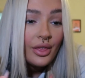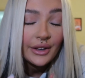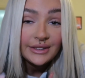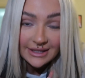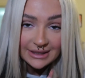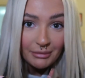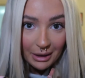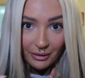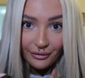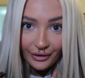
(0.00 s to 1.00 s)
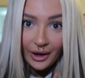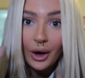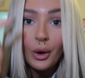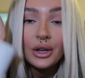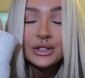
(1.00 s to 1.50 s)
that doesn't make me
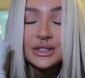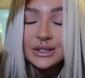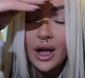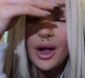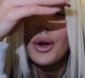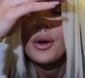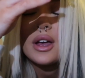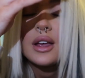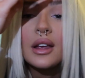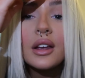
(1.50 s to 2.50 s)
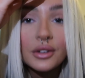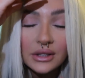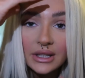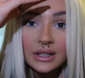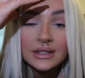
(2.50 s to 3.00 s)
feel so
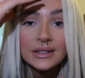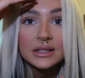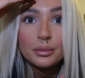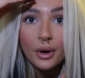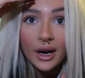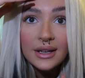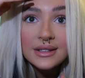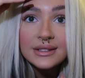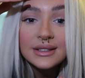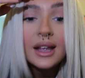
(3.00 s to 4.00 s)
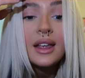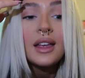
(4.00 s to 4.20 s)
ridiculously depressed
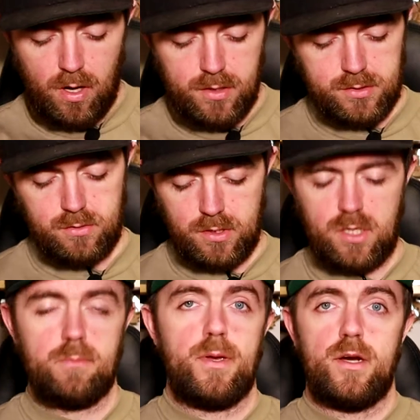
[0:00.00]
We're also
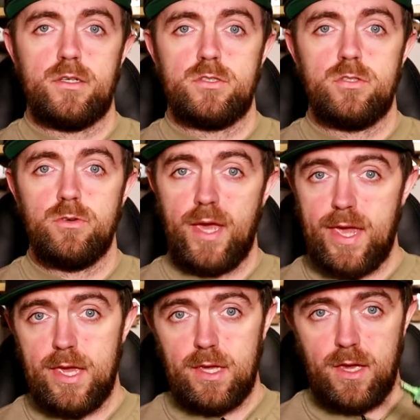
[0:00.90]
going to compare to
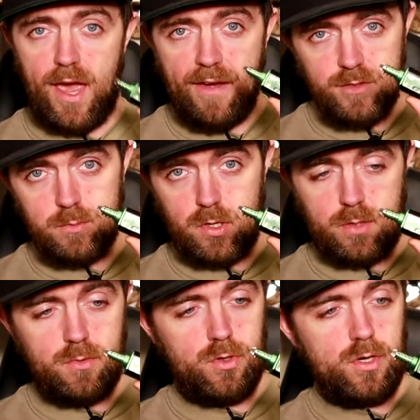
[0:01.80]
a
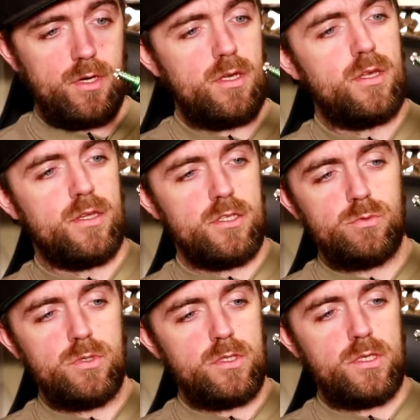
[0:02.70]
aftermarket motor.
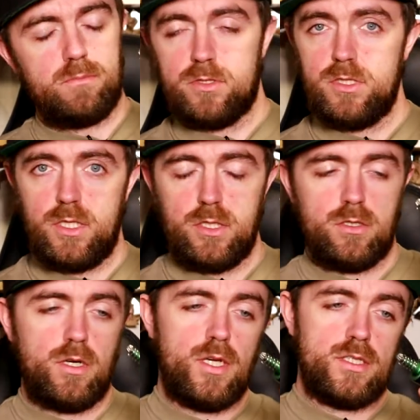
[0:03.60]
This one in
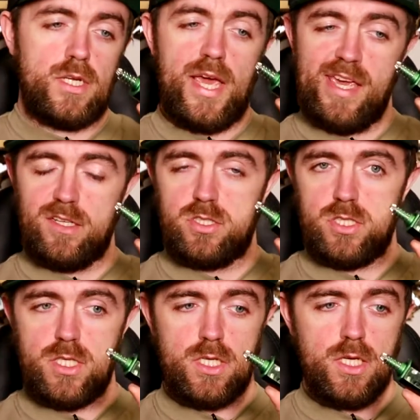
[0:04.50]
particular is an
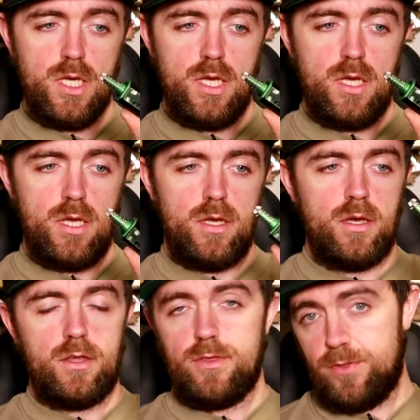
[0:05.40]
ASG
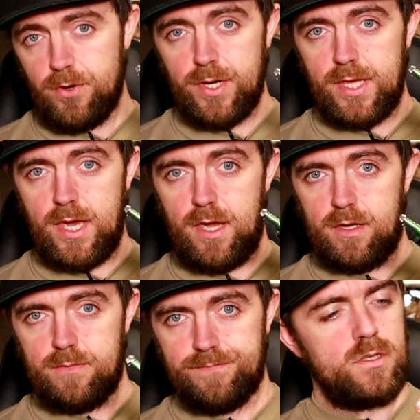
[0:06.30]

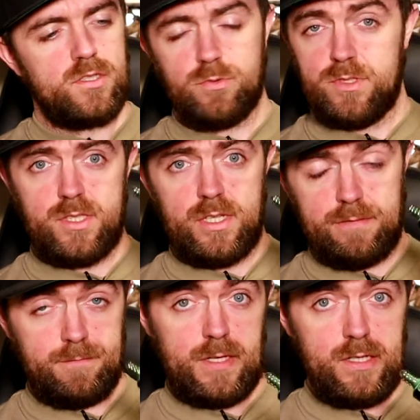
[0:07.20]
30K. This one's the
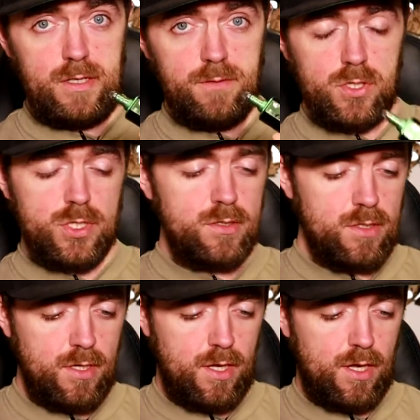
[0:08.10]
Infinity
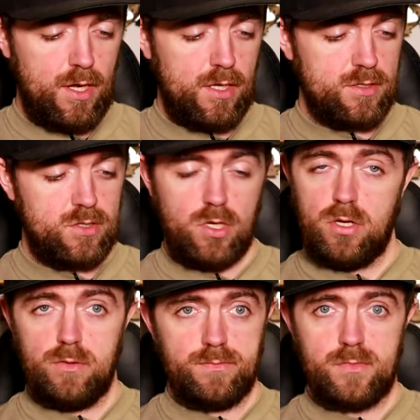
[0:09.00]
version. And
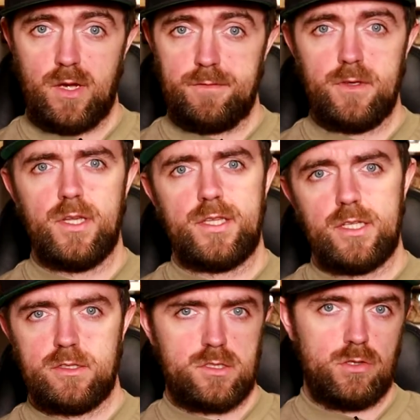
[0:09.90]
so I feel like
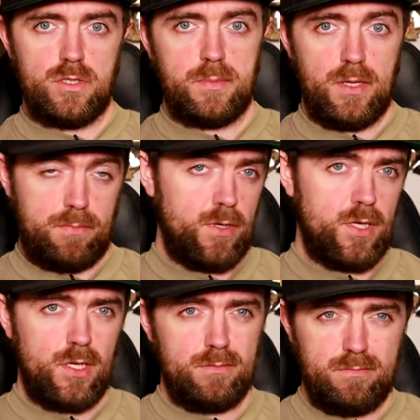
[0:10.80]
that's going to be a
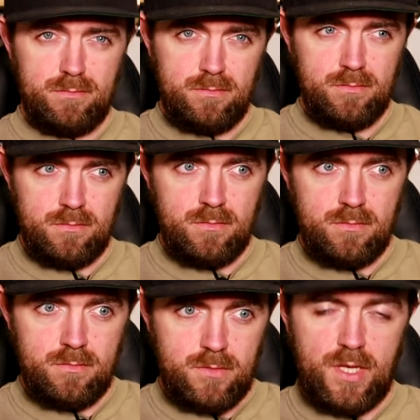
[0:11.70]
pretty good
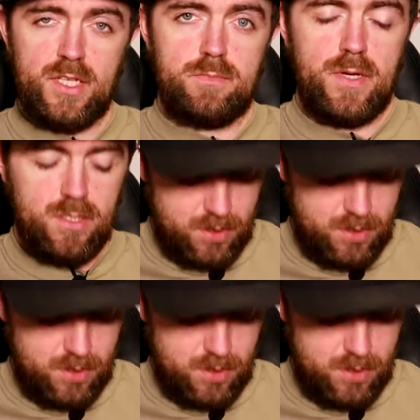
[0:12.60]
test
----------------------------------------
In the reply, every line of the material above is to be reproduced verbatim, and the images are to be left out.

* _ANSWER BOX_:
(0.00 s to 1.00 s)
(1.00 s to 1.50 s)
that doesn't make me
(1.50 s to 2.50 s)
(2.50 s to 3.00 s)
feel so
(3.00 s to 4.00 s)
(4.00 s to 4.20 s)
ridiculously depressed
[0:00.00]
We're also
[0:00.90]
going to compare to
[0:01.80]
a
[0:02.70]
aftermarket motor.
[0:03.60]
This one in
[0:04.50]
particular is an
[0:05.40]
ASG
[0:06.30]

[0:07.20]
30K. This one's the
[0:08.10]
Infinity
[0:09.00]
version. And
[0:09.90]
so I feel like
[0:10.80]
that's going to be a
[0:11.70]
pretty good
[0:12.60]
test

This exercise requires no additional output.